We have on appeal a decision of the Third District Court of Appeal declaring invalid a state statute. See McGrath v. City of Miami, 789 So.2d 1168 (Fla. 3d DCA 2001)

. We have jurisdiction. See art. V, § 3(b)(1), Fla. Const. Because we conclude that section 218.503(5)(a), Florida Statutes (1999), constitutes a special law authorizing the imposition of non-ad valorem taxes in violation of the Florida Constitution, we affirm the Third District's decision in this case.

BACKGROUND

In 1999,1 the Florida Legislature enacted section 218.503(5), which authorizes a municipality to impose a parking tax but restricts which municipalities may impose the tax as follows:

(5)(a) The governing authority of any municipality with a resident population of 300,000 or more by April 1, 1999, and which has been declared in a state of financial emergency pursuant to this section within the previous two fiscal years may impose a discretionary per vehicle surcharge of up to 20 percent on the gross revenues of the sale, lease, or rental of space at parking facilities within the municipality that are open for use to the general public.
. . . .
(c) This subsection is repealed on June 30, 2006.2

In July 1999, the City of Miami ("City") implemented the statute by passing an ordinance authorizing the levying of a parking tax, which became effective September 1, 1999.
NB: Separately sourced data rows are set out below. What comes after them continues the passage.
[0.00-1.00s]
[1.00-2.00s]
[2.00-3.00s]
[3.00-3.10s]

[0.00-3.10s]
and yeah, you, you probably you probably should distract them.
Patrick McGrath, III, filed a complaint against the City, challenging the constitutionality of the ordinance and section 218.503(5)(a). McGrath claimed that the statute constitutes a special law passed under the guise of a general law, and thus is unconstitutional under article VII, sections 1(a) and 9(a), of the Florida Constitution.3 Miami-Dade County ("County"), and one of its employees, Laureen Varga, challenged the constitutionality of the ordinance and section 218.503(5)(a) in another case, and intervened as plaintiffs in this case.
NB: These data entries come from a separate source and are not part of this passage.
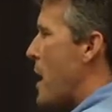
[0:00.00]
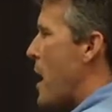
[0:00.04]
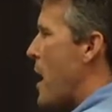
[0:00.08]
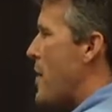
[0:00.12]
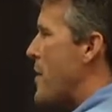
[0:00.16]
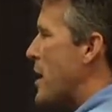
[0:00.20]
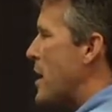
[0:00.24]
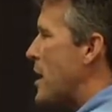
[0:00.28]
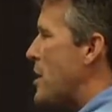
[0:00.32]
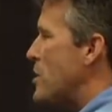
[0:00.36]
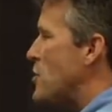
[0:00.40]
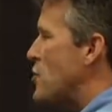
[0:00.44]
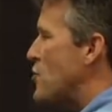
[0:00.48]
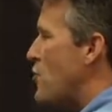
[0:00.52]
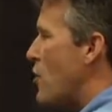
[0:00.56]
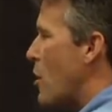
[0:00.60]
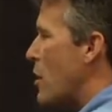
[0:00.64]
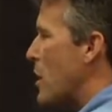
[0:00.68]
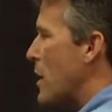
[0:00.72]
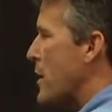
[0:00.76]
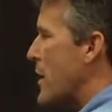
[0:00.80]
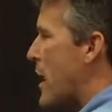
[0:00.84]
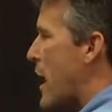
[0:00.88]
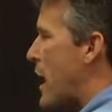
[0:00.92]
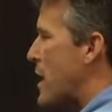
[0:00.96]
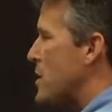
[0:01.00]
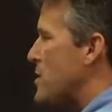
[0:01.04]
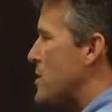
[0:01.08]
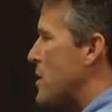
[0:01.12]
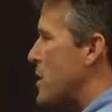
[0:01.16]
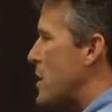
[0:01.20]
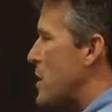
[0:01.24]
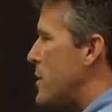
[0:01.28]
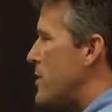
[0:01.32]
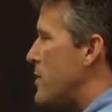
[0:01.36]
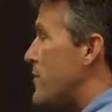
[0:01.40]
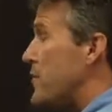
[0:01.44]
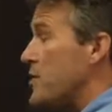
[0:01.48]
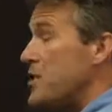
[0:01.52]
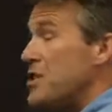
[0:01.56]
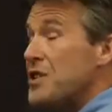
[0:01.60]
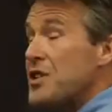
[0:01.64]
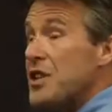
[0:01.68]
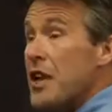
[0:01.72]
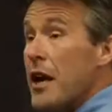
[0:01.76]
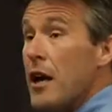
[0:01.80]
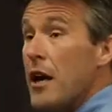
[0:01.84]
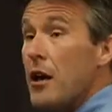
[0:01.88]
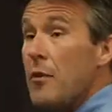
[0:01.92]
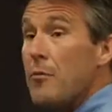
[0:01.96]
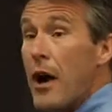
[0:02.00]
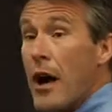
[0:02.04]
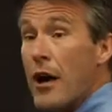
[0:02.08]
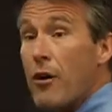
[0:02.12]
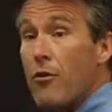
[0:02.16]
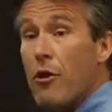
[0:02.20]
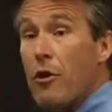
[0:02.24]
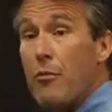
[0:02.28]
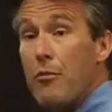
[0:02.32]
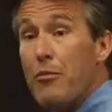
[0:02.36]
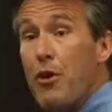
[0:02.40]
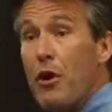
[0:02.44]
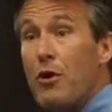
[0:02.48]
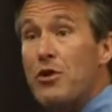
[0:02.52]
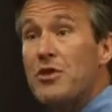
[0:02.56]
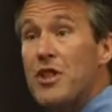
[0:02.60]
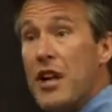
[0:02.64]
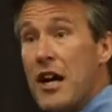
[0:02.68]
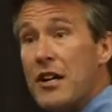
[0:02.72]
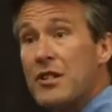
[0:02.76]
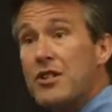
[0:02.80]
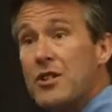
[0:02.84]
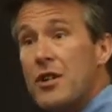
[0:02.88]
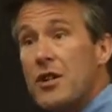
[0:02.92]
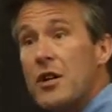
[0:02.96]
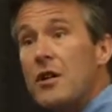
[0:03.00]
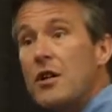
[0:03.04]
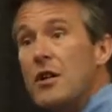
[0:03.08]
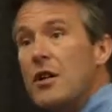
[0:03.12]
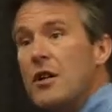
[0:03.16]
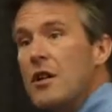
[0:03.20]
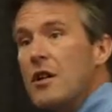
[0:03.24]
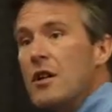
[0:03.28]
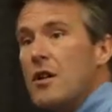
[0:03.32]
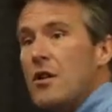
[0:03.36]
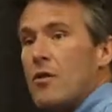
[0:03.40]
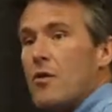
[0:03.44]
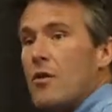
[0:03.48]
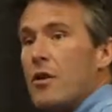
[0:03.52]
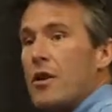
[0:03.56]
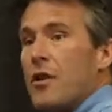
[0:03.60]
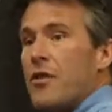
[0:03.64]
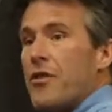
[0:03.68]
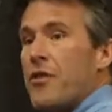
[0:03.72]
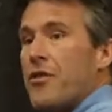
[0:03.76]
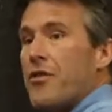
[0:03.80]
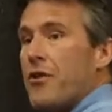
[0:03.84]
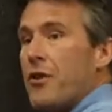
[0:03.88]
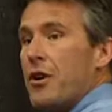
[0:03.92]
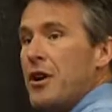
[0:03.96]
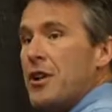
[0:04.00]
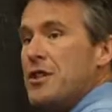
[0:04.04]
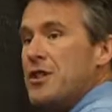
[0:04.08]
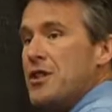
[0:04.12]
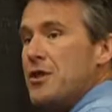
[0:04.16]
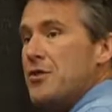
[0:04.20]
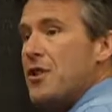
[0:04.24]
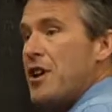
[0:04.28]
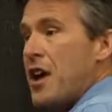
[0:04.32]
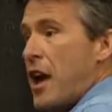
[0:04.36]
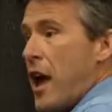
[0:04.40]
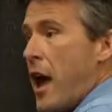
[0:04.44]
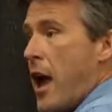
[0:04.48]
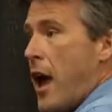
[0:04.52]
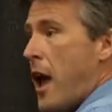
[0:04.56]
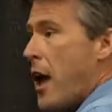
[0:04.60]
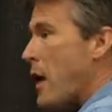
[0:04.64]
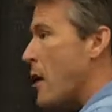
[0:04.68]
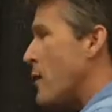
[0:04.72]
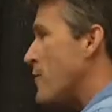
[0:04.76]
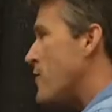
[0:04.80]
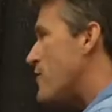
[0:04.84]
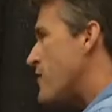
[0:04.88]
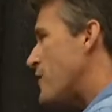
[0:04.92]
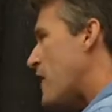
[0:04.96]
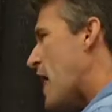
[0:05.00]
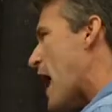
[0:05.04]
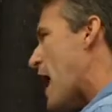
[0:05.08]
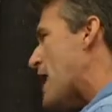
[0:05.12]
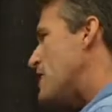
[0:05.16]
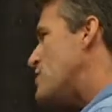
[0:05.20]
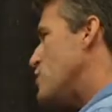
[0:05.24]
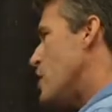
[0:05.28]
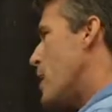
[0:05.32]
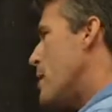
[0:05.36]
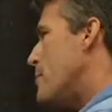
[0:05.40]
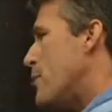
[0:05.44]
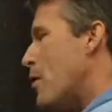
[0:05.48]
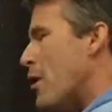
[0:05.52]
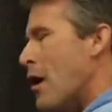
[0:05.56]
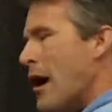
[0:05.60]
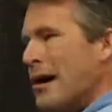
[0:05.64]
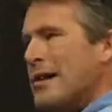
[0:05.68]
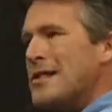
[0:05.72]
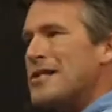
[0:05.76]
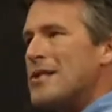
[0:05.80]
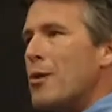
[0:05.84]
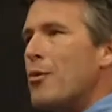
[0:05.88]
And then controlling that is a Freescale microprocessor with 32K of flash on board.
The City and McGrath filed cross-motions for summary judgment, and the County and Varga joined in support of McGrath's motion. The trial court granted the City's motion for summary judgment, upholding the constitutionality of the ordinance and section 218.503(5)(a). The Third District reversed, however, holding that section 218.503(5)(a) is an unconstitutional special law,

because by anchoring the 300,000 population classification to the specific date of April 1, 1999, it does not operate uniformly among all cities that reach the 300,000 population threshold as is required by general law. Cities that reach the population threshold after April 1, 1999 are forever excluded from the class. As worded, the statute is no different than if it had identified by name the three particular cities to which it relates. See Fort v. Dekle, 138 Fla. 871, 190 So. 542 (1939); Walker v. Pendarvis, 132 So.2d 186 (Fla.1961); Ocala Breeders' Sales Company, Inc. v. Florida Gaming Centers, Inc., 731 So.2d 21 (Fla. 1st DCA 1999).
Since a statute which constitutes a special law cannot impose a non-ad valorem tax, the statute is unconstitutional. See Alachua County v. Adams, 702 So.2d 1253 (Fla.1997)
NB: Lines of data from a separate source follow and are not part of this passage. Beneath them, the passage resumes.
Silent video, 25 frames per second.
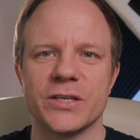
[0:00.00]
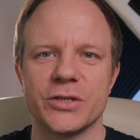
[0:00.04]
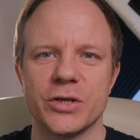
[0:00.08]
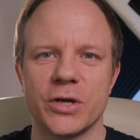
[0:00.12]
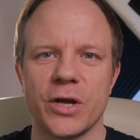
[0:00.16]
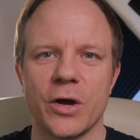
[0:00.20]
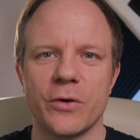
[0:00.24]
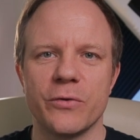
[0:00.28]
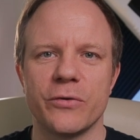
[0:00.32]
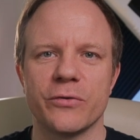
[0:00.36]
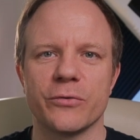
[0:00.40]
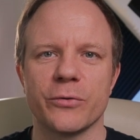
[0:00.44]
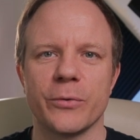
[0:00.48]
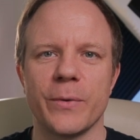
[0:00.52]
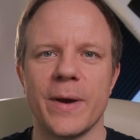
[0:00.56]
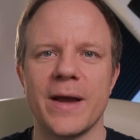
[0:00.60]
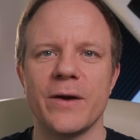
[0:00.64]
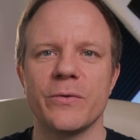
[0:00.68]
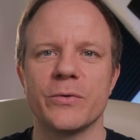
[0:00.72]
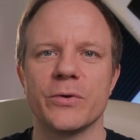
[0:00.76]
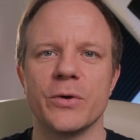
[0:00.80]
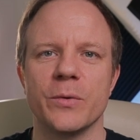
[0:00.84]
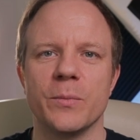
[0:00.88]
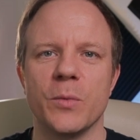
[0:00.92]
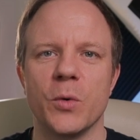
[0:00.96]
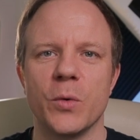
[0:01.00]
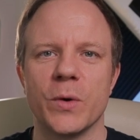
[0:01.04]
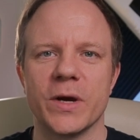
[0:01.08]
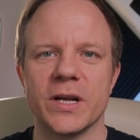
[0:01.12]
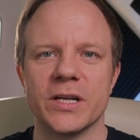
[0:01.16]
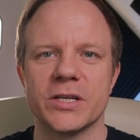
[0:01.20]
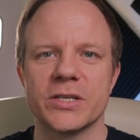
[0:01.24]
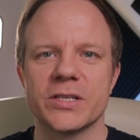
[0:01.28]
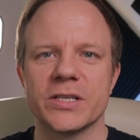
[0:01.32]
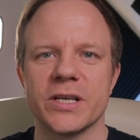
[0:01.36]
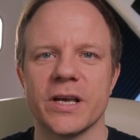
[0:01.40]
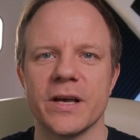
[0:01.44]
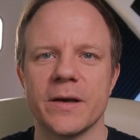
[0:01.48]
as you go throughout your
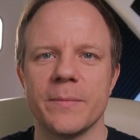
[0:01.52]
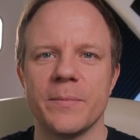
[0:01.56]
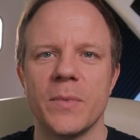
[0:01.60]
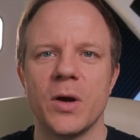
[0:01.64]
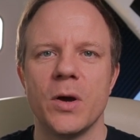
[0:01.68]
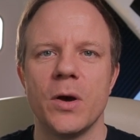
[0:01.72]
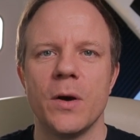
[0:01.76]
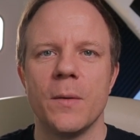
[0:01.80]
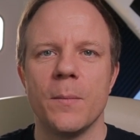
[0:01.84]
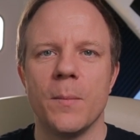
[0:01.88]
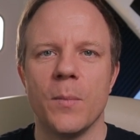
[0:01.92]
mortgage term,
. Accordingly, the trial court erred in finding the ordinance was validly enacted and in granting summary judgment for the City. Therefore, the case must be reversed and the cause remanded to grant summary judgment in favor of the appellants/taxpayers.

McGrath, 789 So.2d at 1169.

ANALYSIS

The issue in this case is whether section 218.503(5)(a), which authorizes only certain municipalities to impose a parking tax, constitutes a special law in violation of the Florida Constitution. Section 218.503(5)(a) comes before this Court "clothed with a presumption of constitutionality," Department of Legal Affairs v. Sanford-Orlando Kennel Club, Inc., 434 So.2d 879, 881 (Fla.1983), and this Court's review of the Third District's decision is de novo. See Florida Fish & Wildlife Conservation Comm'n v. Caribbean Conservation Corp., Inc., 789 So.2d 1053, 1054 (Fla. 1st DCA 2001)

(holding that whether a state statute is constitutional is a pure question of law subject to de novo review).

Rather than applying to all municipalities, the statute applies only to municipalities that have a resident population of 300,000 or more on April 1, 1999, and have been declared in a state of financial emergency pursuant to this statute within the previous two fiscal years. By virtue of the limiting date of April 1, 1999, only three municipalities—Miami, Tampa, and Jacksonville4 —potentially qualify as being able to impose the parking tax.5 Thus, appellees contend that the statute is effectively no different than if those three municipalities had been identified by name in the statute.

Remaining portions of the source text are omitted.